Task requirements: In the records below, find the line with "Video frames at" and the line with "What the speaker"; return exactly those lines and every line between them.

=== Section Start ===

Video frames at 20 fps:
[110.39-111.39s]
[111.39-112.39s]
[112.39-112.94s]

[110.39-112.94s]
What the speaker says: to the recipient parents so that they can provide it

=== Section End ===
=== Section Start ===

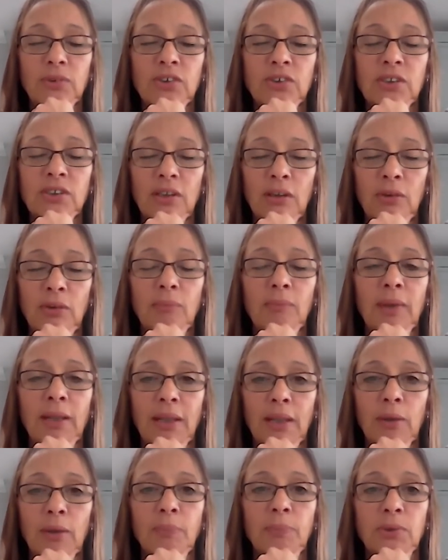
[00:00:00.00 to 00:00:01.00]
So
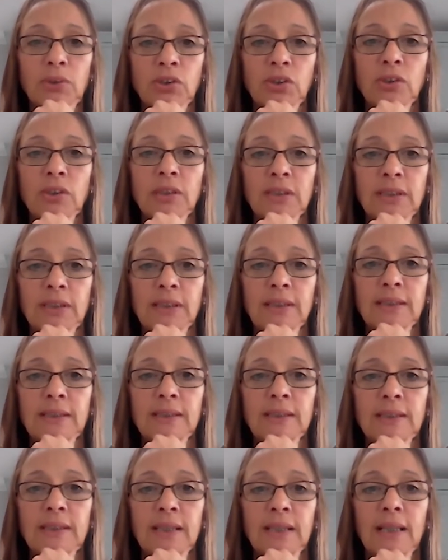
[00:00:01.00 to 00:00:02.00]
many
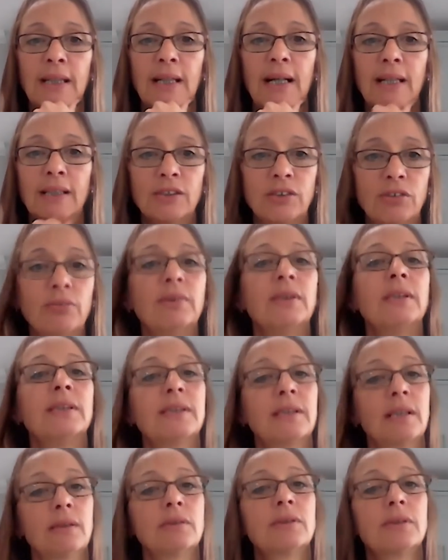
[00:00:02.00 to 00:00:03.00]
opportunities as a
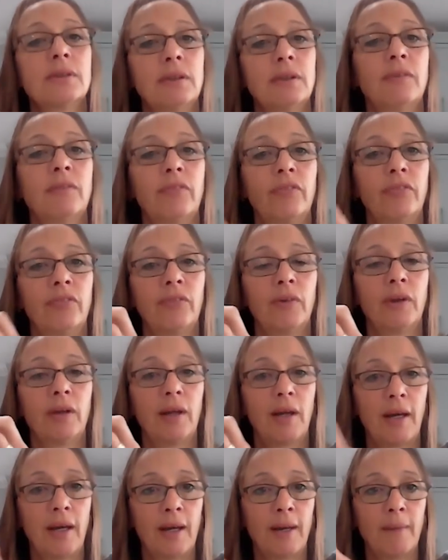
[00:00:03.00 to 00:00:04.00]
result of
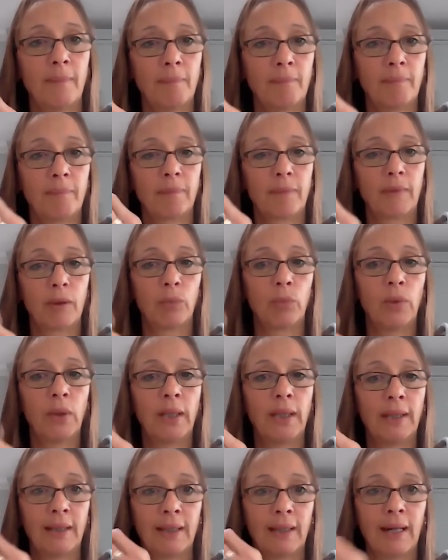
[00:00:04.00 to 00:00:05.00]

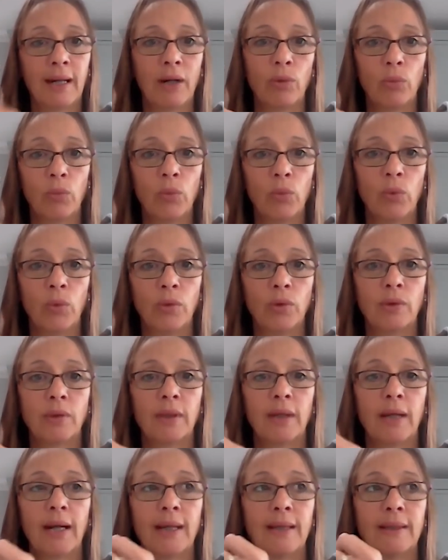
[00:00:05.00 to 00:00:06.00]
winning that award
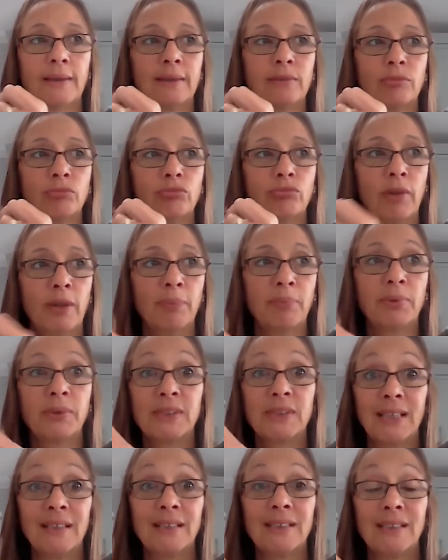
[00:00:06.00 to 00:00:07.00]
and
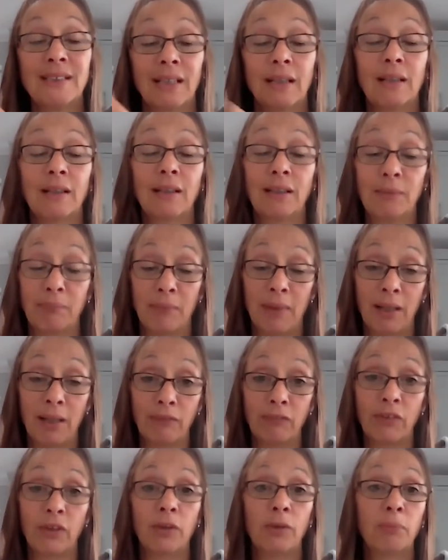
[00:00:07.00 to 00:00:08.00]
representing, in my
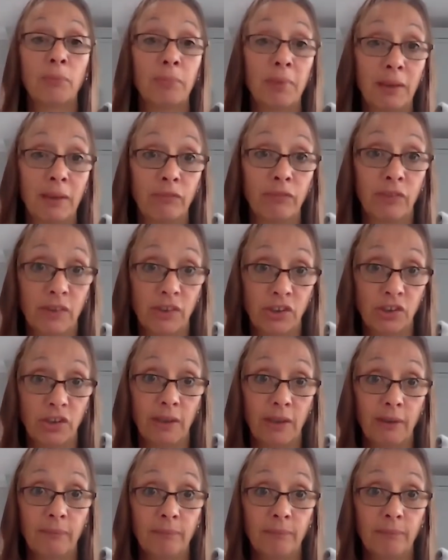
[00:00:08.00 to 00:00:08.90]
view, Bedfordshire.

=== Section End ===
=== Section Start ===

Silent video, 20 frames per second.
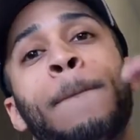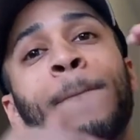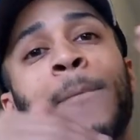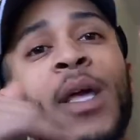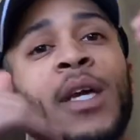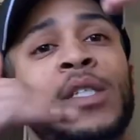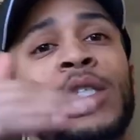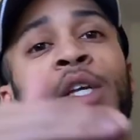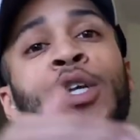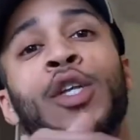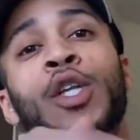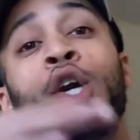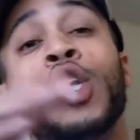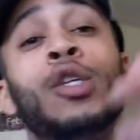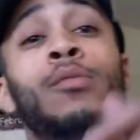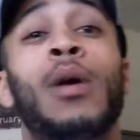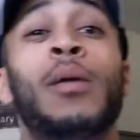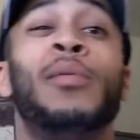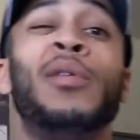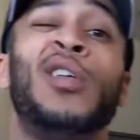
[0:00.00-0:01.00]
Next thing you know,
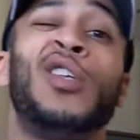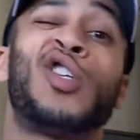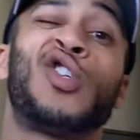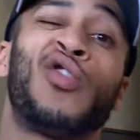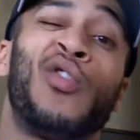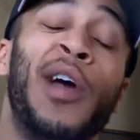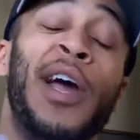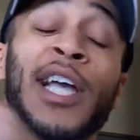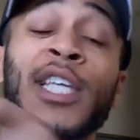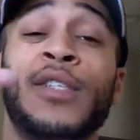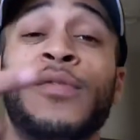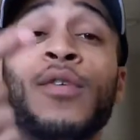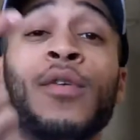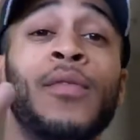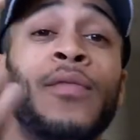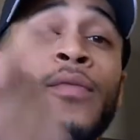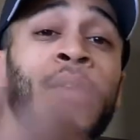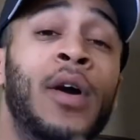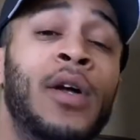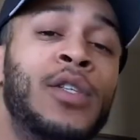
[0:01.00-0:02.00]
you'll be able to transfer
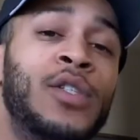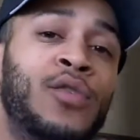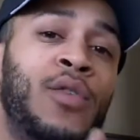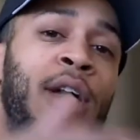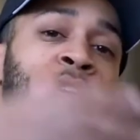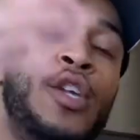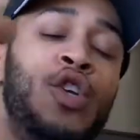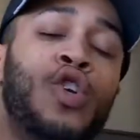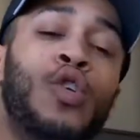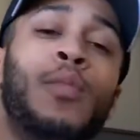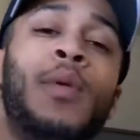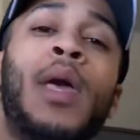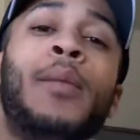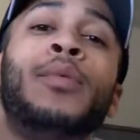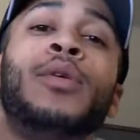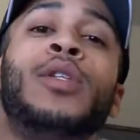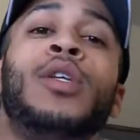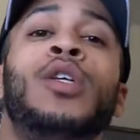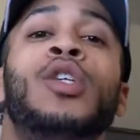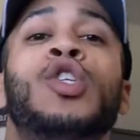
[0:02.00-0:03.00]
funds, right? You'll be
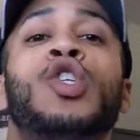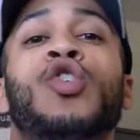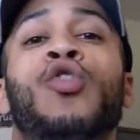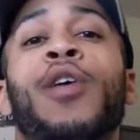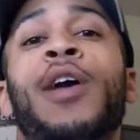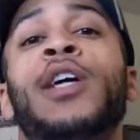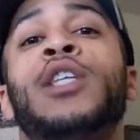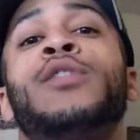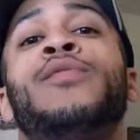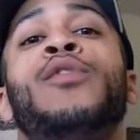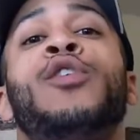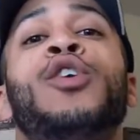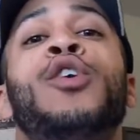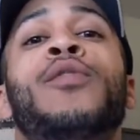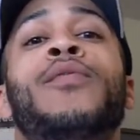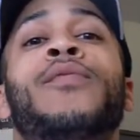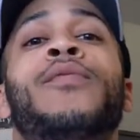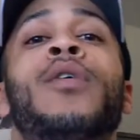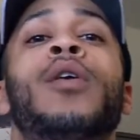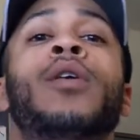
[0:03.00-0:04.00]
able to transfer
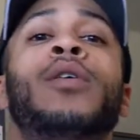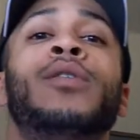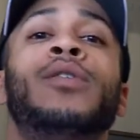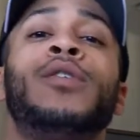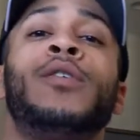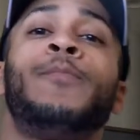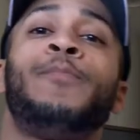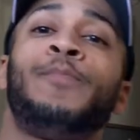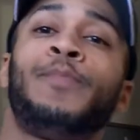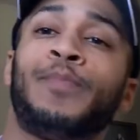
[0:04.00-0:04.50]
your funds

=== Section End ===

Expected output:
Video frames at 20 fps:
[110.39-111.39s]
[111.39-112.39s]
[112.39-112.94s]

[110.39-112.94s]
What the speaker says: to the recipient parents so that they can provide it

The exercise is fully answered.